Attention Deficit Hyperactivity Disorder (ADHD) is a brain disorder marked by an ongoing prototype of inattention and/or hyperactivity-impulsivity that interferes with implementation or improvement. It is a chronic situation that affects millions of children and regularly continues into adulthood. ADHD includes a amalgamation of constant problems, such as complexity behind attention, hyperactivity and spontaneous conduct.
Normal behavior vs. ADHD
Most strong children are distracted, hyperactive or impetuous at one time or another. It’s normal for preschoolers to have short concentration spans and be incapable to stick with one activity for long. Even in older children and teenagers, concentration span regularly depends on the level of interest. In addition, some children just naturally have a higher activity level than others do. Children should never be classified as having Attention Deficit Hyperactivity Disorder (ADHD) just because they’re different from their friends or siblings.
Children who have problems in school but get along well at home or with friends are likely struggling with something other than ADHD. The same is true of children who are hyperactive or inattentive at home, but whose schoolwork and friendships remain unaffected.
Symptoms of Attention Deficit Hyperactivity Disorder
The symptoms of attention deficit hyperactivity disorder (ADHD) can be categorized into two types of behavioral troubles.
These categories are:
- hyperactivity and impulsiveness
Most people with ADHD have troubles that fall into both these categories, but this isn’t always the case.
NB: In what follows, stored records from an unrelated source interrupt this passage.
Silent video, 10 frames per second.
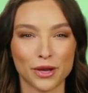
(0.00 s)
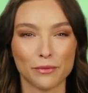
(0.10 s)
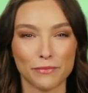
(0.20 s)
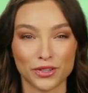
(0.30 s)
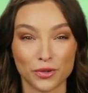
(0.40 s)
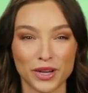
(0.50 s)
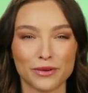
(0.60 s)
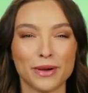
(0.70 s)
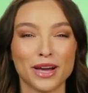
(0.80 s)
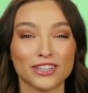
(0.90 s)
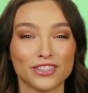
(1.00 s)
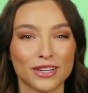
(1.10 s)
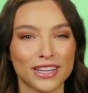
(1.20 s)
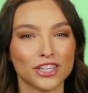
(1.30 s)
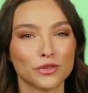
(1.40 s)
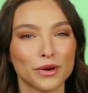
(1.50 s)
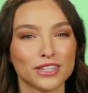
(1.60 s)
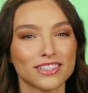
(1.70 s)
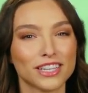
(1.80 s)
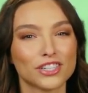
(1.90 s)
Open QuickBooks on each
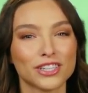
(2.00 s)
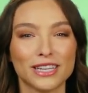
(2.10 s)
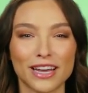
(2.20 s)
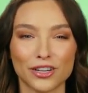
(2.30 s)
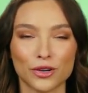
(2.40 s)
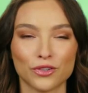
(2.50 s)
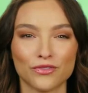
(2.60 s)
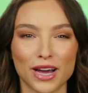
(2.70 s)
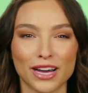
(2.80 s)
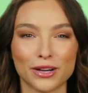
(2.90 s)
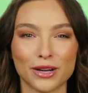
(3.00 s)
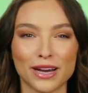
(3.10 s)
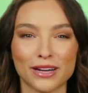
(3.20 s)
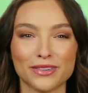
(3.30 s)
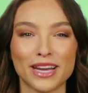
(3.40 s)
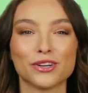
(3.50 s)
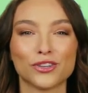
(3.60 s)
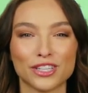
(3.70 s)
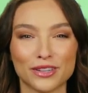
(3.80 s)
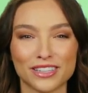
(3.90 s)
workstation and go to File, then
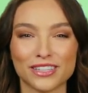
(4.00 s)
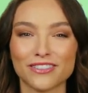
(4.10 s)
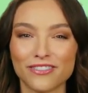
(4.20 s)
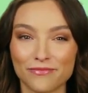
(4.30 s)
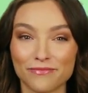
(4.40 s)
Utilities.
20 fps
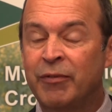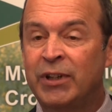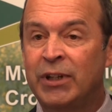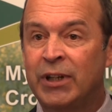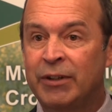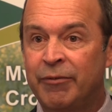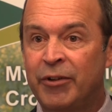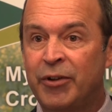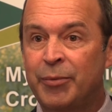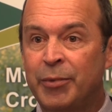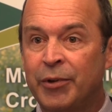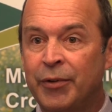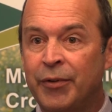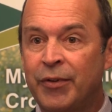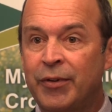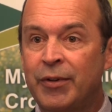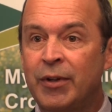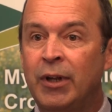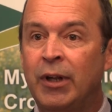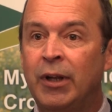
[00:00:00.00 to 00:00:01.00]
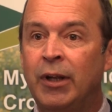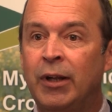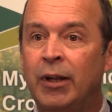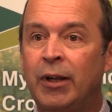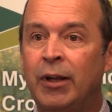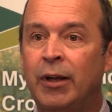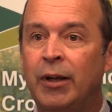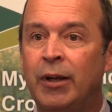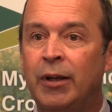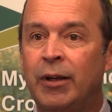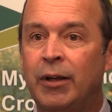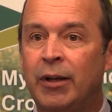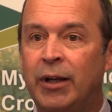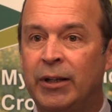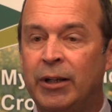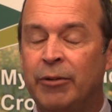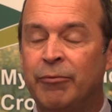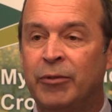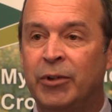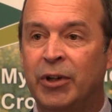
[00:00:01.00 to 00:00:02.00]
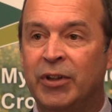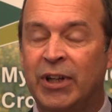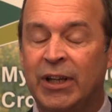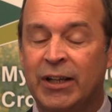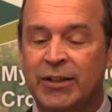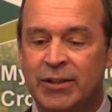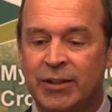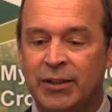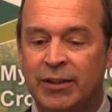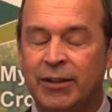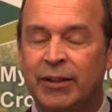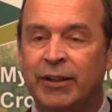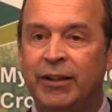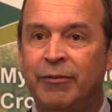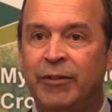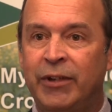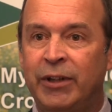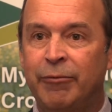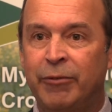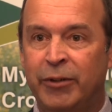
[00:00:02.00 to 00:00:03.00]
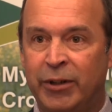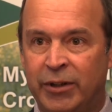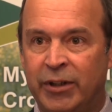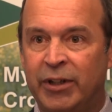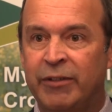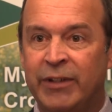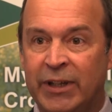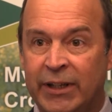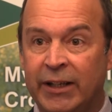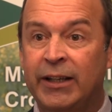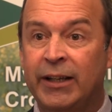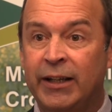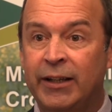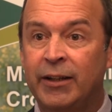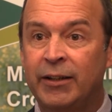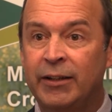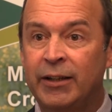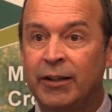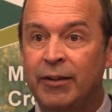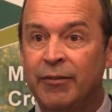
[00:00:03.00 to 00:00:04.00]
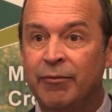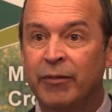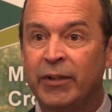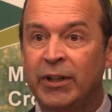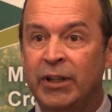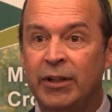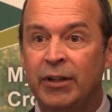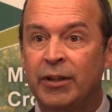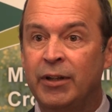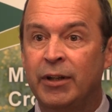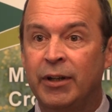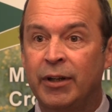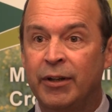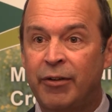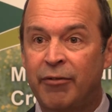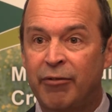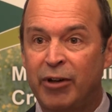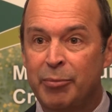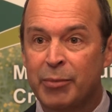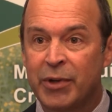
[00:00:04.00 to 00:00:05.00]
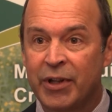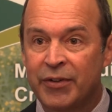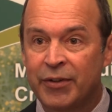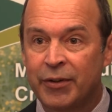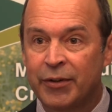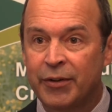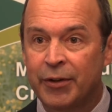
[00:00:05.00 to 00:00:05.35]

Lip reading: with that response, and that worked excellently. We eradicated that within 3 months or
For example, some people with the situation may have problems with inattentiveness, but not with hyperactivity or impulsiveness. This form of ADHD is also known as attention deficit disorder (ADD). ADD can sometimes go ignored for the reason that the symptoms may be less noticeable.
Symptoms in children and teenagers
The symptoms of ADHD in children and teenagers are sound clear, and they’re generally visible before the age of six. They occur in more than one condition, such as at home and at school.
The major symbols of every behavioral problem are detailed below.
- having a short attention span and being easily distracted
- making careless mistakes – for example, in schoolwork
- appearing forgetful or losing things
- being unable to stick at tasks that are tedious or time-consuming
- appearing to be unable to listen to or carry out instructions
- constantly changing activity or task
These symptoms can reason important problems in a child’s life, such as underachievement at school, poor social interface with other children and adults, and problems with regulation.
Symptoms in adults
In adults, the symptoms of Attention Deficit Hyperactivity Disorder are further complicated to define. This is mostly due to a lack of research into adults with ADHD.
ADHD is a developmental disorder; it’s believed that it can’t expand in adults without it first appearing during childhood. But it’s known that symptoms of ADHD often persist from childhood into a person’s teenage years, and then adulthood. Any additional problems or conditions experienced by children with ADHD, such as depression or dyslexia, may also continue into adulthood. By the age of 25, an estimated 15% of people diagnosed with ADHD as children still have a full range of symptoms, and 65% still have some symptoms that affect their daily lives.
For example, hyperactivity tends to decrease in adults, while inattentiveness tends to get worse as the pressure of adult life increases. Adult symptoms of ADHD also tend to be far more subtle than childhood symptoms.
Some specialists have suggested the following list of symptoms associated with ADHD in adults:
- carelessness and lack of attention to detail
- continually starting new tasks before finishing old ones
- inability to focus or prioritise
- continually losing or misplacing things
- difficulty keeping quiet and speaking out of turn
- mood swings, irritability and a quick temper
- inability to deal with stress
Many symptoms of ADHD can be managed with medication and therapy.
Medication: Medications called stimulants can help organize hyperactive and impulsive behavior and increase attention span. They include:
- Dexmethylphenidate (Focalin)
- Dextroamphetamine (Adderall, Dexedrine)
- Lisdexamfetamine (Vyvanse)
- Methylphenidate (Concerta, Daytrana, Metadate, Methylin, Ritalin, Quillivant)
Stimulant medications don’t work for everyone with ADHD. Nonstimulant medications may be prescribed for people older than 6. These include:
- Atomoxetine (Strattera)
- Clonidine (Kapvay)
- Guanfacine (Intuniv)
Dietary supplements with omega 3s have shown some benefit. The FDA has approved a medical food called Vayarin, which contains omega-3s and is available by prescription only.
Therapy: These treatments focus on altering behavior.
Special education helps a child learn at school. Having structure and a routine can help children with ADHD a lot.
Behavior modification teaches ways to replace bad behaviors with good ones.
Psychotherapy (counseling) can help someone with ADHD learn better ways to handle their emotions and frustration. It can also help improve their self-esteem. Counseling may also help family members better understand the child or adult with ADHD.
Social skills training can teach behaviors, such as taking turns and sharing.